Safe, delay-aware SARIMAX with rolling evaluation and AIC-based lag selection

These details have not been verified by PyPI

Project links

Project description

🧭 dynamic-sarimax

Delay-aware SARIMAX wrapper that fixes the common pitfalls of statsmodels.SARIMAX: proper lag alignment for exogenous variables, train-only scaling, and safe rolling-origin evaluation — all built-in.

✨ Why this exists

Plain SARIMAX requires you to hand-align exogenous regressors (e.g. lagged mobility, weather), risking leakage or off-by-one bugs. dynamic-sarimax makes this safe by construction.

Key guarantees

✅ For delay b, trains only on valid pairs (y_t, x_{t-b}) — never imputes missing lags.
✅ Scalers are fit only on training windows during CV.
✅ Forecasting refuses to run if required future exogenous rows are missing.
✅ Rolling-origin evaluation and AIC-based delay selection included.

🚀 Quickstart

# create venv and install deps
poetry install

# run example (uses example CSV under examples/)
poetry run python examples/ili_quickstart.py

from dynamic_sarimax import (
    SarimaxConfig,
    select_delay_by_aic,
    rolling_evaluate,
)

cfg = SarimaxConfig(order=(5,0,2), seasonal_order=(1,0,0,52))
best_b, best_aic = select_delay_by_aic(y_train, x_train, delays=[1,2,3], cfg=cfg)
print(f"Best lag = {best_b}  |  AIC = {best_aic:.2f}")

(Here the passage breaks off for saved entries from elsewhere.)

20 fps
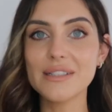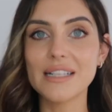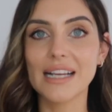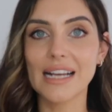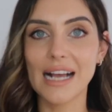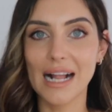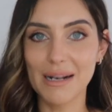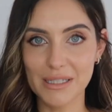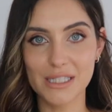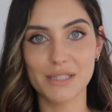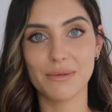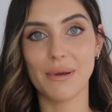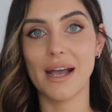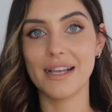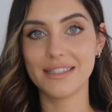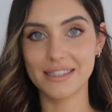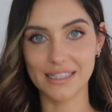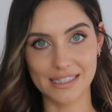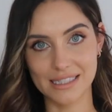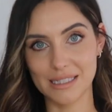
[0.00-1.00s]
Like I'll be
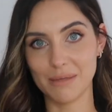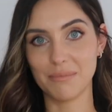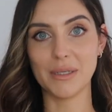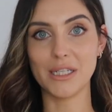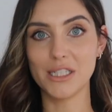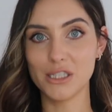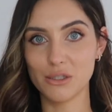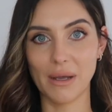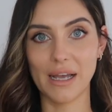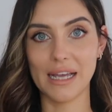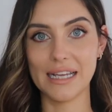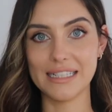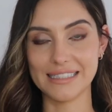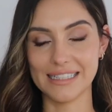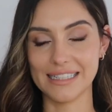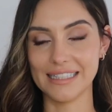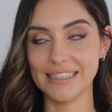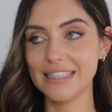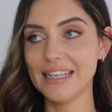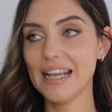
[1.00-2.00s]
sweating. It's a beach
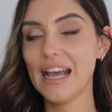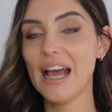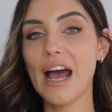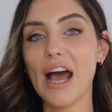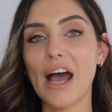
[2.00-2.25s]
wedding.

res = rolling_evaluate(y, x, cfg, delay=best_b, horizons=24, train_frac=0.8)
print(res.head())

📈 Example output

Chosen delay b (on 80% train): 2 | Train AIC: 1234.56

Per-horizon scores (rolling validation on last 20%):
 h  n_origins     MSE  sMAPE
 1         52   0.103   8.12
 2         51   0.109   8.54
 ...

Average MSE   = 0.124
Average sMAPE = 8.77 %

⚙️ Installation

pip install dynamic-sarimax
# or
poetry add dynamic-sarimax

Python ≥ 3.10, tested on 3.10–3.12.

🧩 Components

Module	Purpose
`config.py`	Parameter dataclasses for SARIMAX and lag spec
`features.py`	Safe lagging + scaling transformer
`model.py`	Wrapper around `statsmodels.SARIMAX`
`selection.py`	Delay (lag) selection via AIC
`evaluation.py`	Rolling-origin cross-validation (new v1.2)
`metrics.py`	MSE & sMAPE helpers

🔁 Rolling validation — strategies & knobs

rolling_evaluate is the batteries-included, safe rolling-origin evaluator.

Signature

agg = rolling_evaluate(
    y, X, cfg,
    delay,                # int or None
    horizons,             # int > 0
    train_frac=0.8,
    min_train=30,
    *,
    # exogenous policy
    allow_future_exog=False,
    X_future_manual=None,
    # window strategy
    strategy="expanding",         # "expanding" | "sliding"
    window=None,                  # required if strategy="sliding"
    refit_every=1,                # >1 = refit every k origins
    return_details=False,         # if True returns (agg, details)
)

🧱 Strategies

Strategy	Description
`"expanding"`	Default. Train on `[0..o-1]` for origin `o`. The training window grows over time.
`"sliding"`	Train on last `window` observations `[o-window..o-1]`. `window` must be ≥ `min_train`.

🔁 Refitting cadence

`refit_every`	Behavior
`1` (default)	Refit at every origin (fully independent fits).
`k>1`	Refit every `k` origins; reuse parameters between refits. (Faster)

Future v2 roadmap: optional state reconditioning for partial re-use without full re-fit.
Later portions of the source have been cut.